Data section START

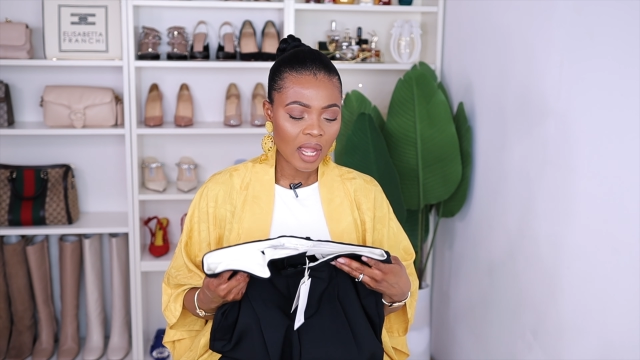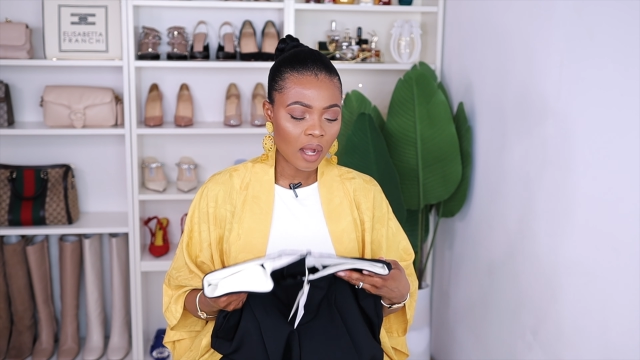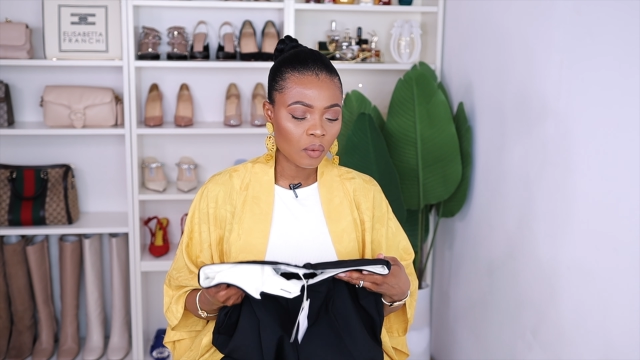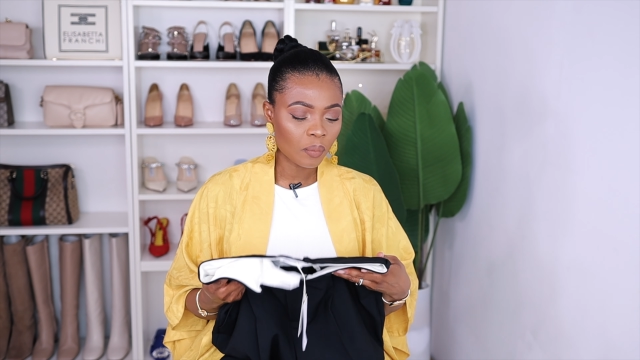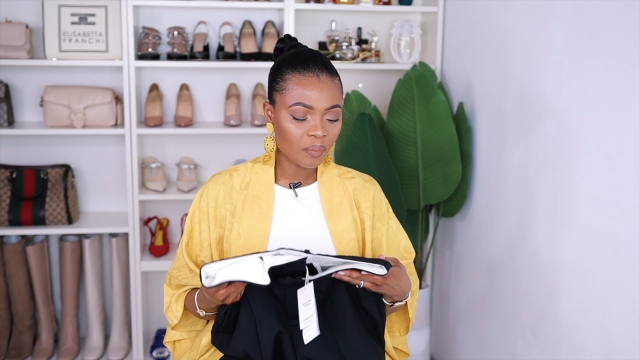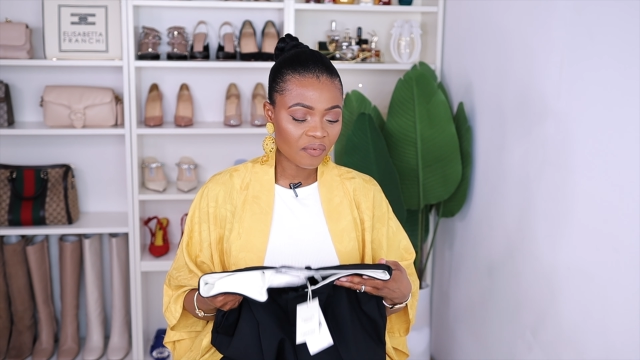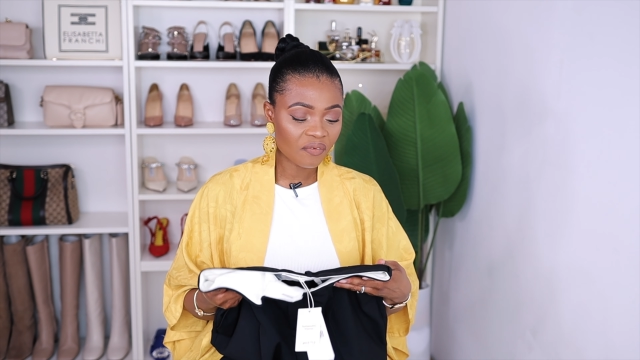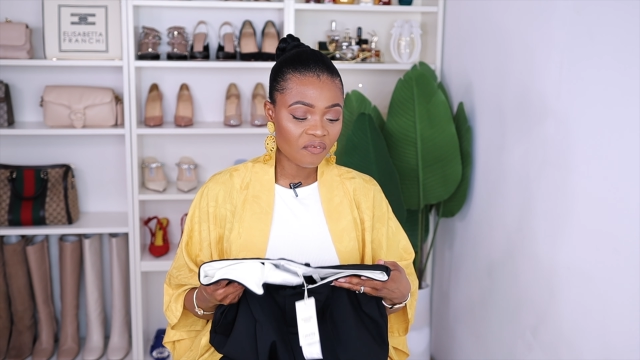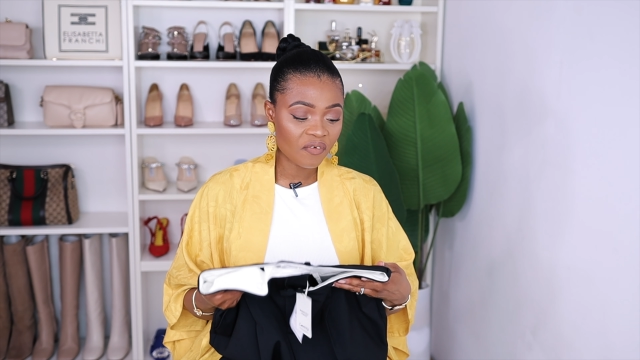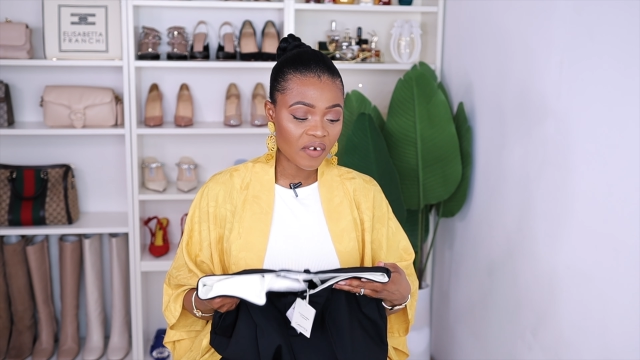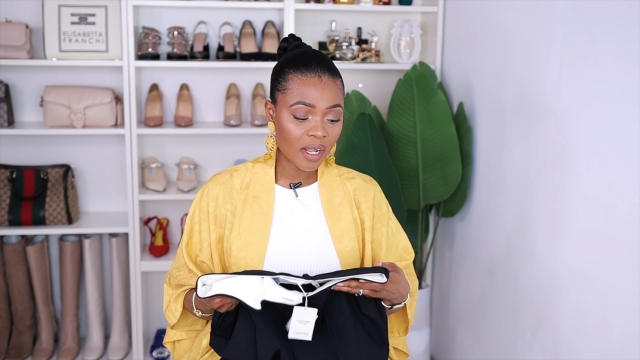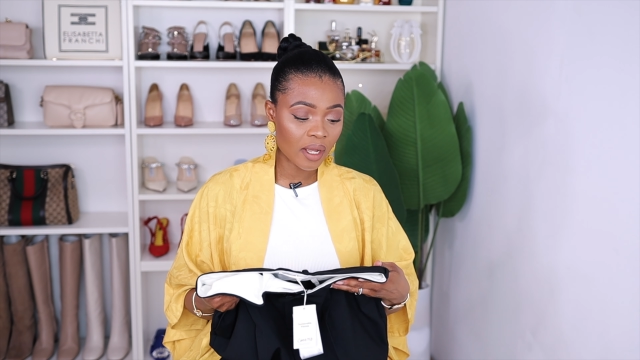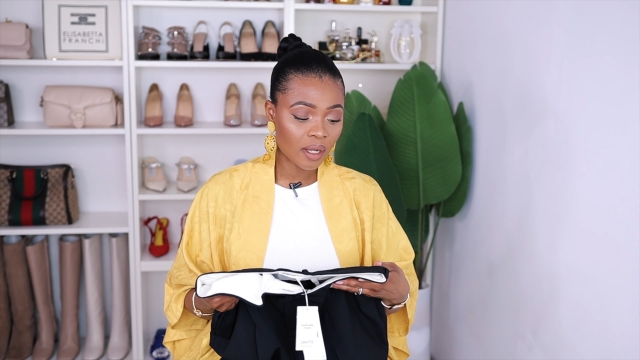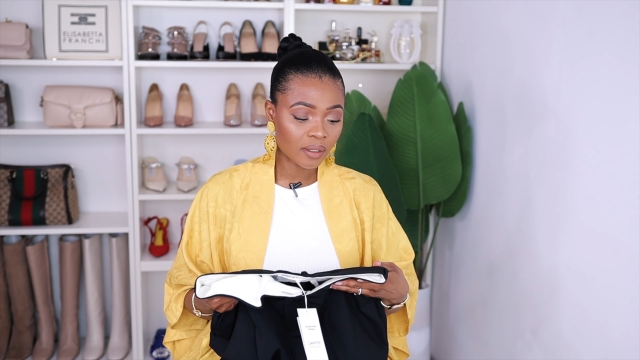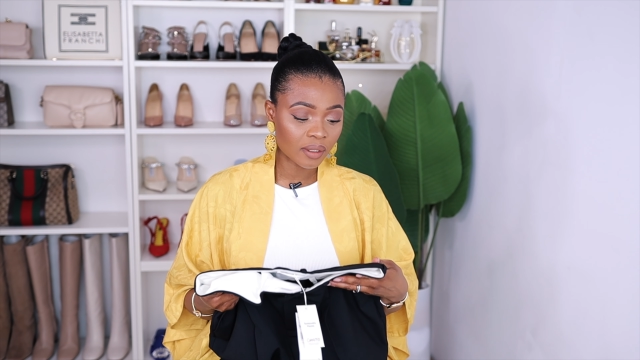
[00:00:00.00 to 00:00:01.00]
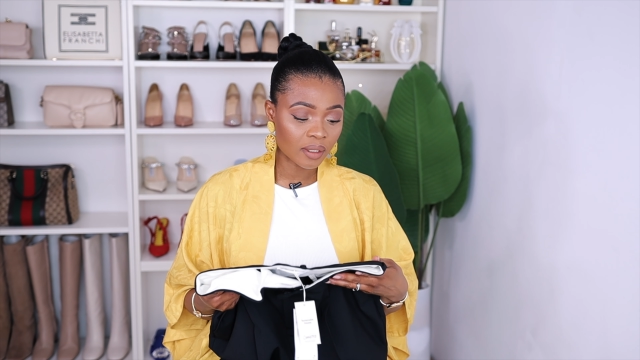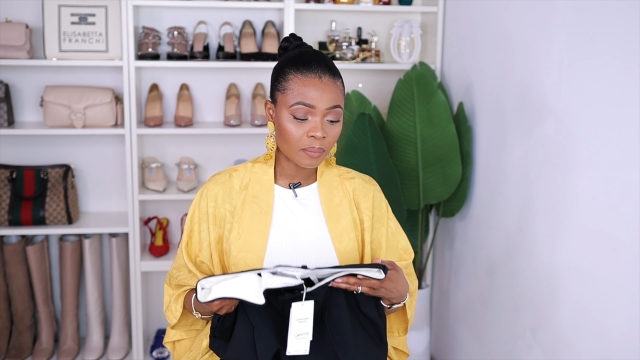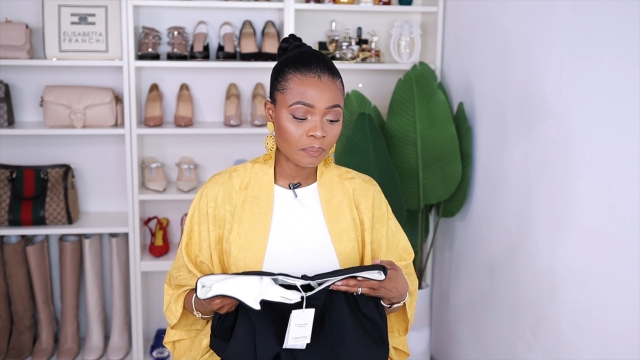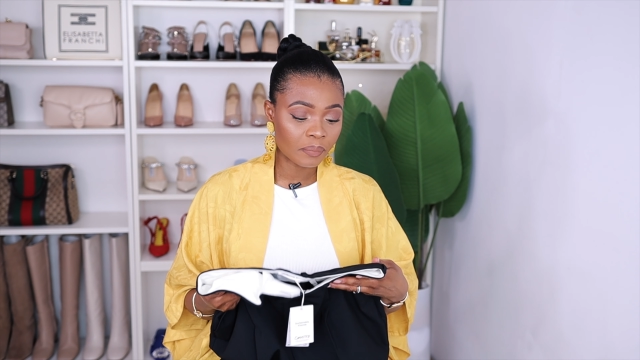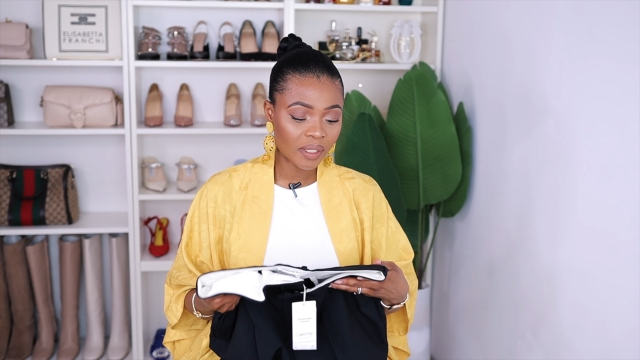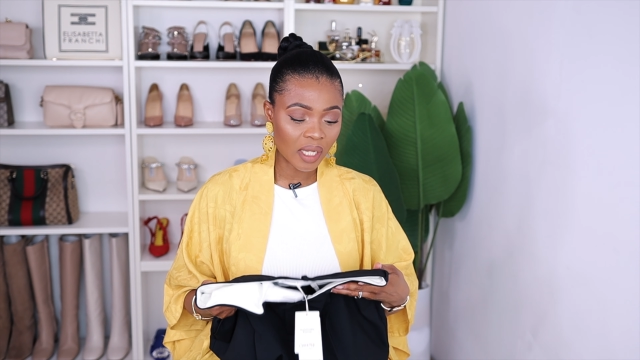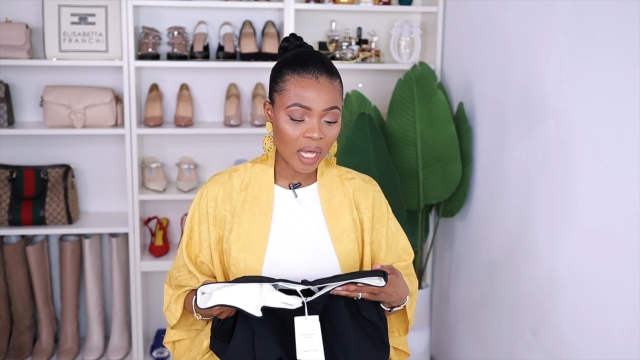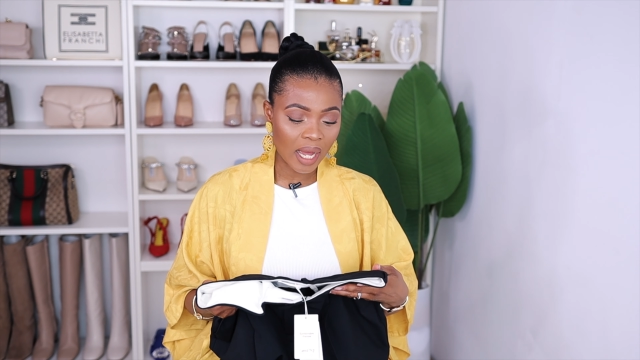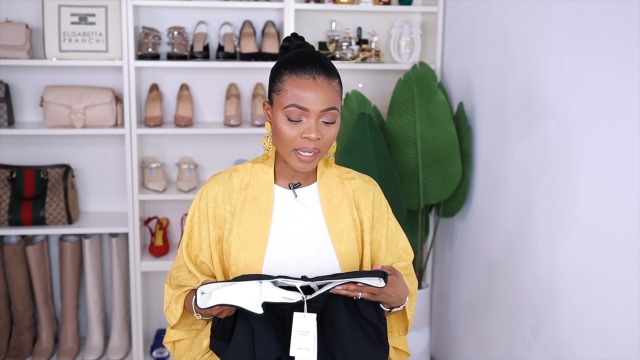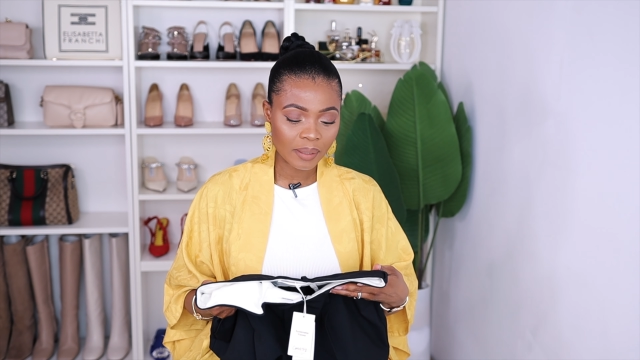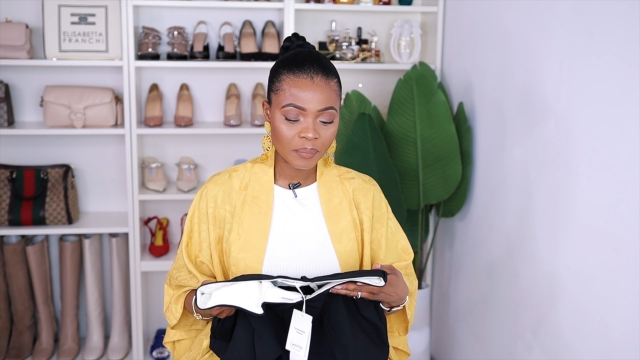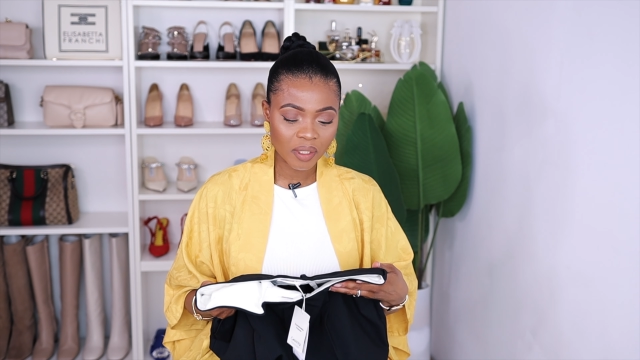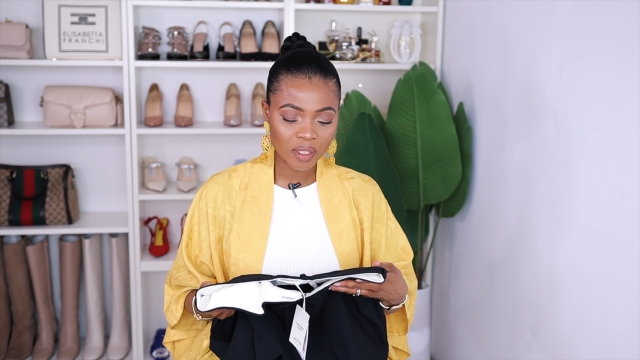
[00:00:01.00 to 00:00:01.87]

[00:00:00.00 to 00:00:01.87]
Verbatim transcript: I would prefer the black,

Data section END

Copy the listing exactly, omitting pictures.

Output below:
[00:00:00.00 to 00:00:01.00]
[00:00:01.00 to 00:00:01.87]

[00:00:00.00 to 00:00:01.87]
Verbatim transcript: I would prefer the black,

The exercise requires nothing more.